REQUIRED WORK:
Run through the data and copy out every line that mentions the word "with".

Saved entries
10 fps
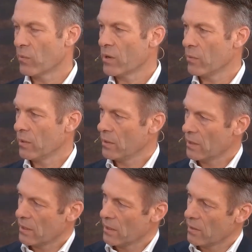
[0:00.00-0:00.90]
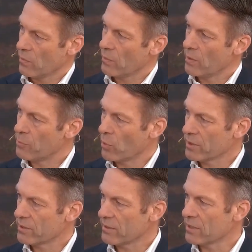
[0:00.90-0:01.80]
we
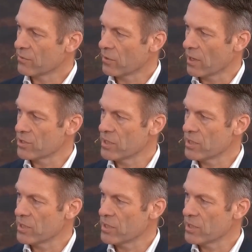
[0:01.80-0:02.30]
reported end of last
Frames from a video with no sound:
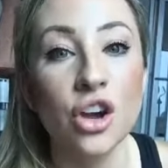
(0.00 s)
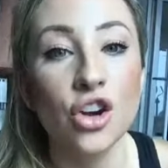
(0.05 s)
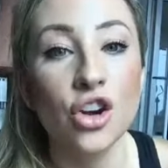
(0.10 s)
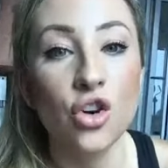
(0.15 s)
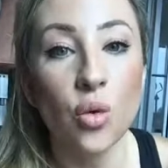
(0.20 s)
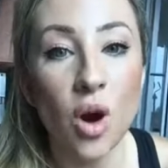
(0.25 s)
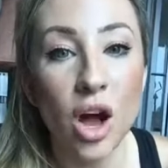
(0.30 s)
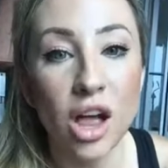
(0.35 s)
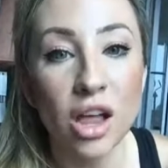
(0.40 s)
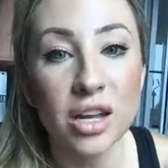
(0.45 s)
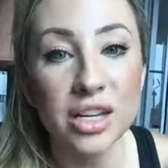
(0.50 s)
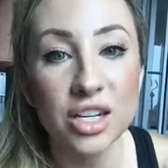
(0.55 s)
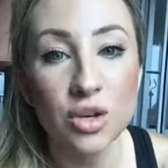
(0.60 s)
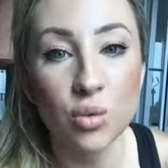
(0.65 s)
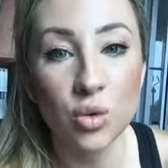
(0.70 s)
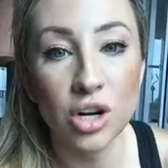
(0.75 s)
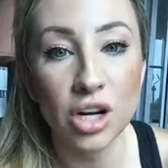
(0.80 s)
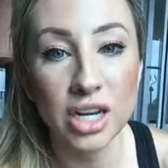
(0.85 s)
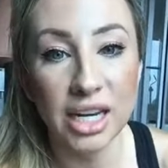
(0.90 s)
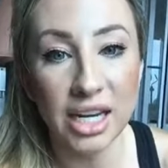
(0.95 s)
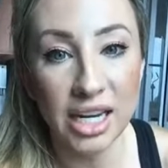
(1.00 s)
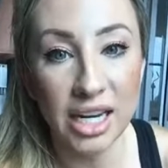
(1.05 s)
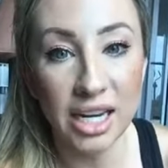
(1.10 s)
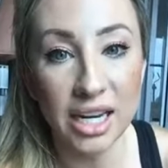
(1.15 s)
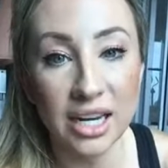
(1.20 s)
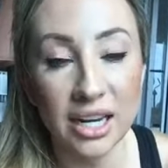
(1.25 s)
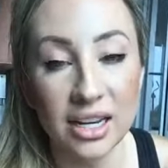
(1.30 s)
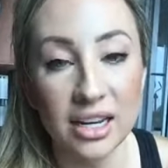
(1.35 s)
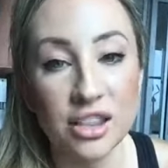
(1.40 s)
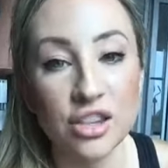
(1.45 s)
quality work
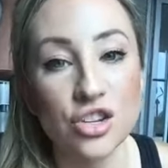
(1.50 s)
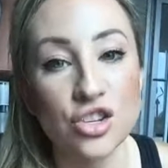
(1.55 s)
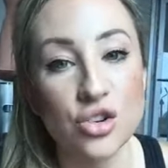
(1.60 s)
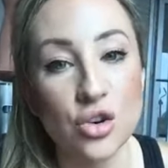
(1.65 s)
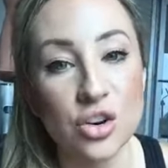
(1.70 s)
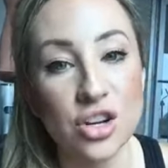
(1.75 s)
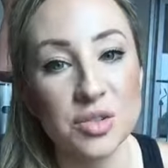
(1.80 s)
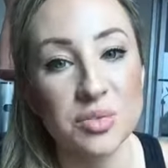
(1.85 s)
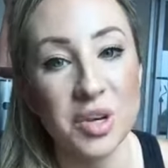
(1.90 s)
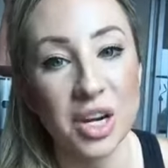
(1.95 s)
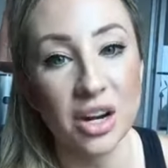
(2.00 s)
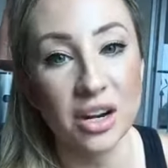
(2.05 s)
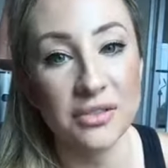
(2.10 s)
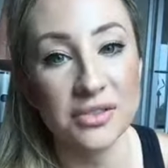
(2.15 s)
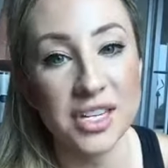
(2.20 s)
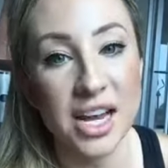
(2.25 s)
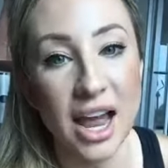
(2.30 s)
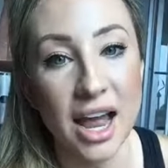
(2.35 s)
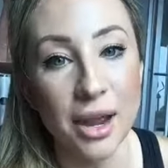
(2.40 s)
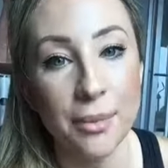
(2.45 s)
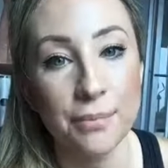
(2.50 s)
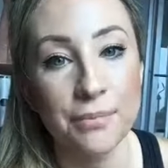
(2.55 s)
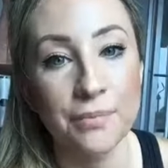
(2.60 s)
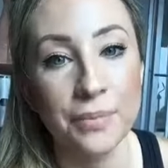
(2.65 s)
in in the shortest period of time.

* * *

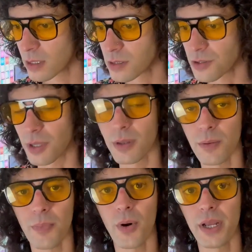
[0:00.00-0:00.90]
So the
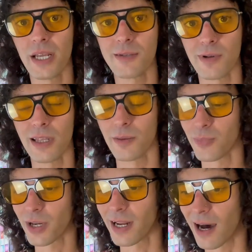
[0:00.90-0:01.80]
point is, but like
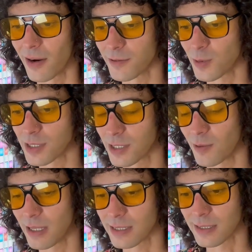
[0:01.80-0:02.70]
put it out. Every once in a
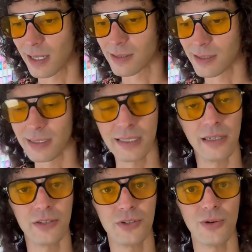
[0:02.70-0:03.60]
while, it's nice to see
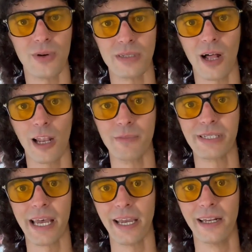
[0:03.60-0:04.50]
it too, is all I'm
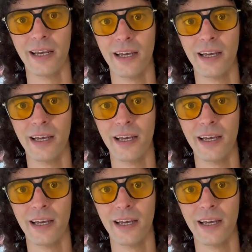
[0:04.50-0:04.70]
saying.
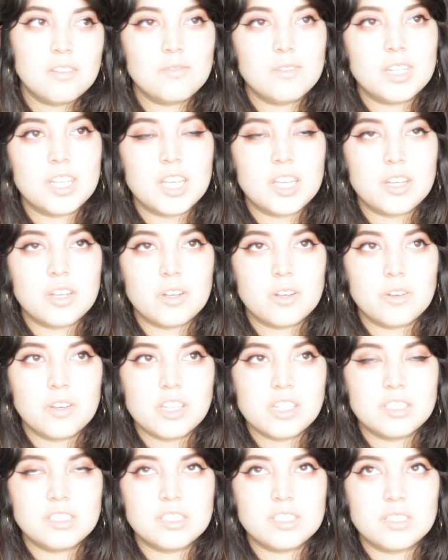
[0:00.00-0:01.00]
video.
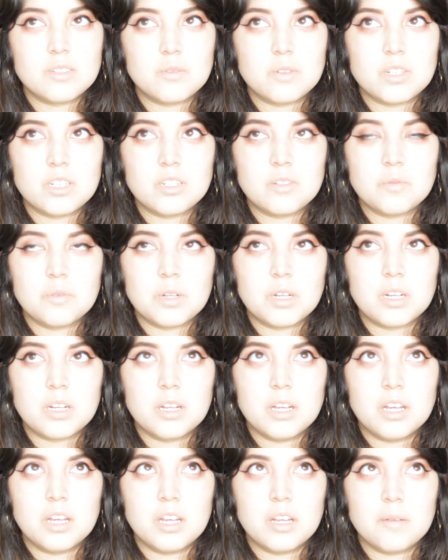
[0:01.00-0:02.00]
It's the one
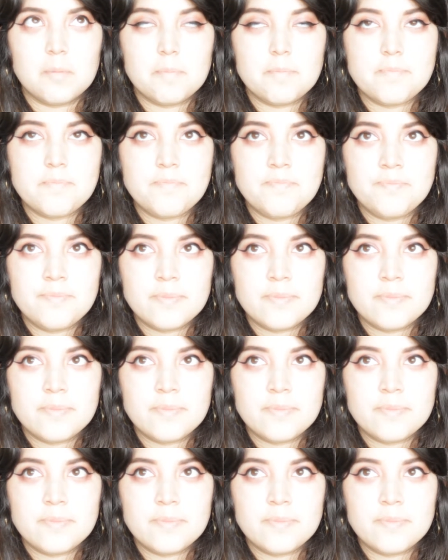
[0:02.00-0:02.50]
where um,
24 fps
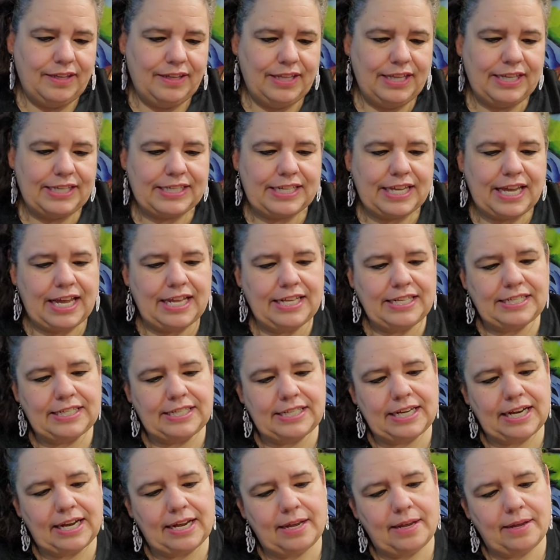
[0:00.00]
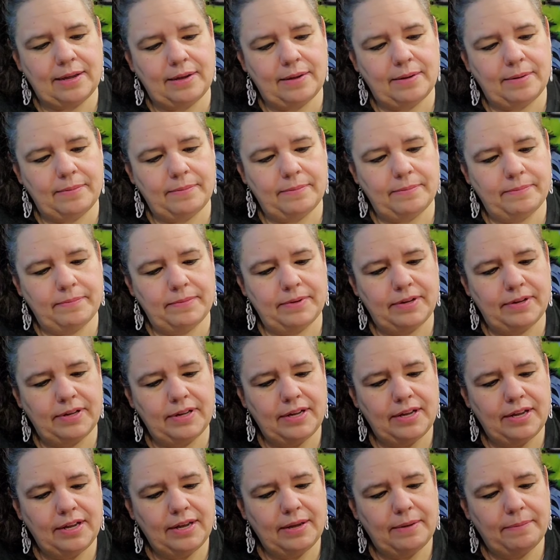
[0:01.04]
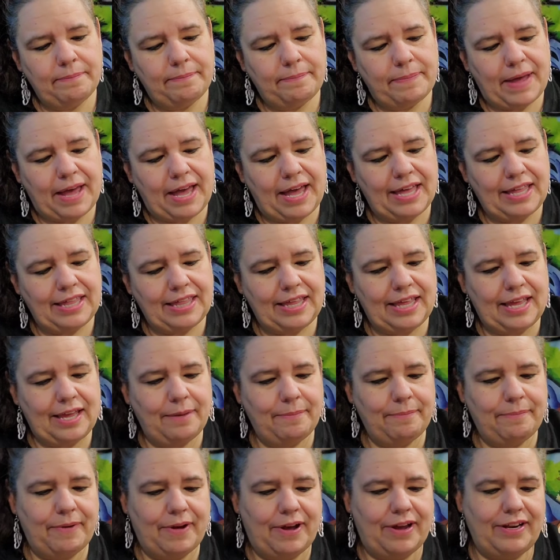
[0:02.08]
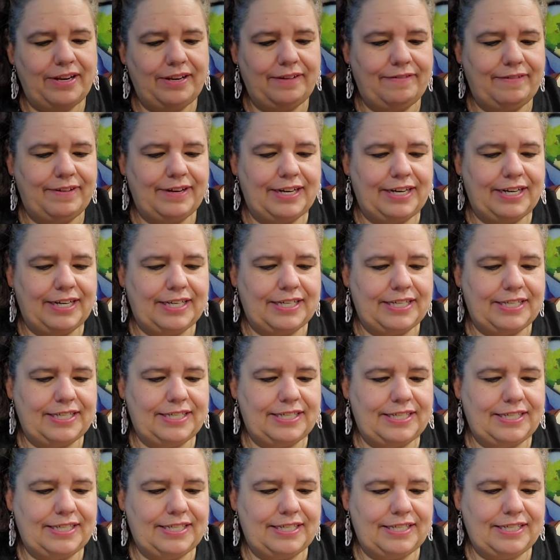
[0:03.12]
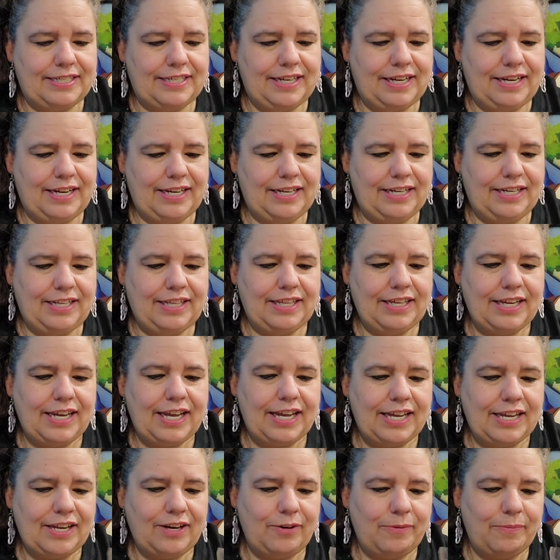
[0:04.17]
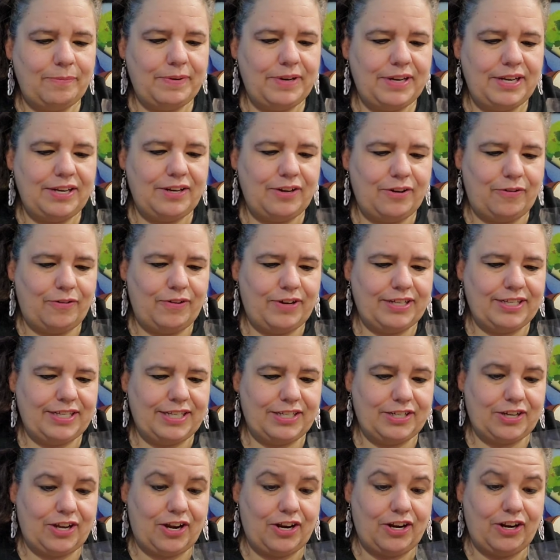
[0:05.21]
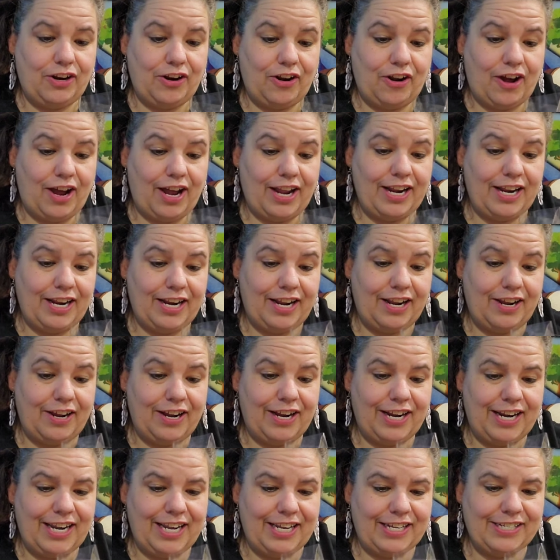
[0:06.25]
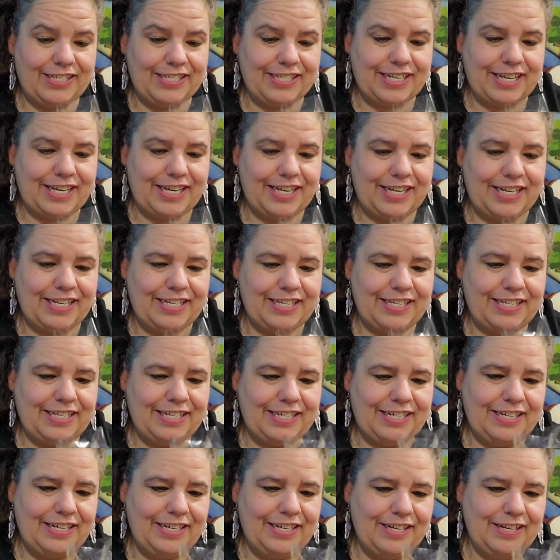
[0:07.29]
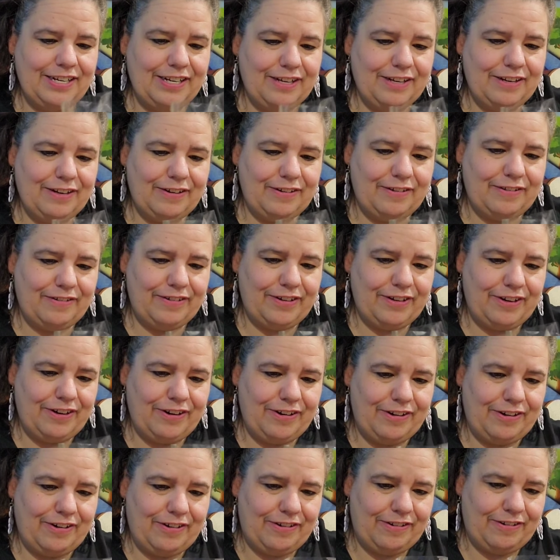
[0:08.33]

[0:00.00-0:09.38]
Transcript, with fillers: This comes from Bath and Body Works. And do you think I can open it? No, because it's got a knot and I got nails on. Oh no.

COMPLETED EXERCISE:
Frames from a video with no sound:
Transcript, with fillers: This comes from Bath and Body Works. And do you think I can open it? No, because it's got a knot and I got nails on. Oh no.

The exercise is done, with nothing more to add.